*What to work on*. Print every record below exactly, minus the pictures.

[Saved entries]
***

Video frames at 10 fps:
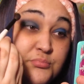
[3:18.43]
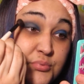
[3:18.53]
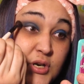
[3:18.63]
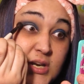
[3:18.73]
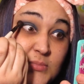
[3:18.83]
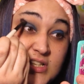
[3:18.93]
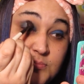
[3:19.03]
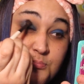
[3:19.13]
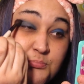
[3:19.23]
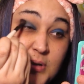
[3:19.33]
pretty much
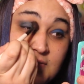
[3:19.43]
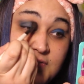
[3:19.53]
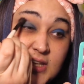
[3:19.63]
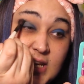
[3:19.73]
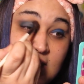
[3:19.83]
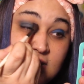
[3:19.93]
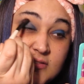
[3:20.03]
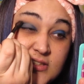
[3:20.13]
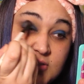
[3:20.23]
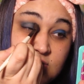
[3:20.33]
buff it
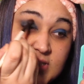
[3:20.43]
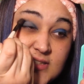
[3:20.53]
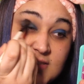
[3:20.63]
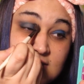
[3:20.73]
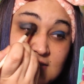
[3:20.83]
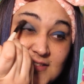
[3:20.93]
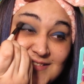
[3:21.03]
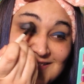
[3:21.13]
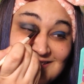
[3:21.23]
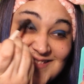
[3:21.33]
out to its
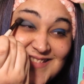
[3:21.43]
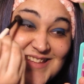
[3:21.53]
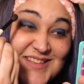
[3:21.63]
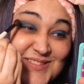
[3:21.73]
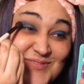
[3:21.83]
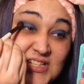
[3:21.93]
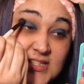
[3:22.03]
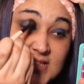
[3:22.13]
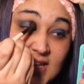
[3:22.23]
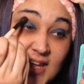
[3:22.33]
as much
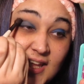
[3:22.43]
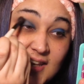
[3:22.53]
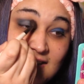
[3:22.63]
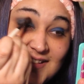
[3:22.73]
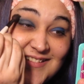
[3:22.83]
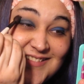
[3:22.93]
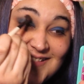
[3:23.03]
as I can.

***

*Completed task*.
Video frames at 10 fps:
[3:18.43]
[3:18.53]
[3:18.63]
[3:18.73]
[3:18.83]
[3:18.93]
[3:19.03]
[3:19.13]
[3:19.23]
[3:19.33]
pretty much
[3:19.43]
[3:19.53]
[3:19.63]
[3:19.73]
[3:19.83]
[3:19.93]
[3:20.03]
[3:20.13]
[3:20.23]
[3:20.33]
buff it
[3:20.43]
[3:20.53]
[3:20.63]
[3:20.73]
[3:20.83]
[3:20.93]
[3:21.03]
[3:21.13]
[3:21.23]
[3:21.33]
out to its
[3:21.43]
[3:21.53]
[3:21.63]
[3:21.73]
[3:21.83]
[3:21.93]
[3:22.03]
[3:22.13]
[3:22.23]
[3:22.33]
as much
[3:22.43]
[3:22.53]
[3:22.63]
[3:22.73]
[3:22.83]
[3:22.93]
[3:23.03]
as I can.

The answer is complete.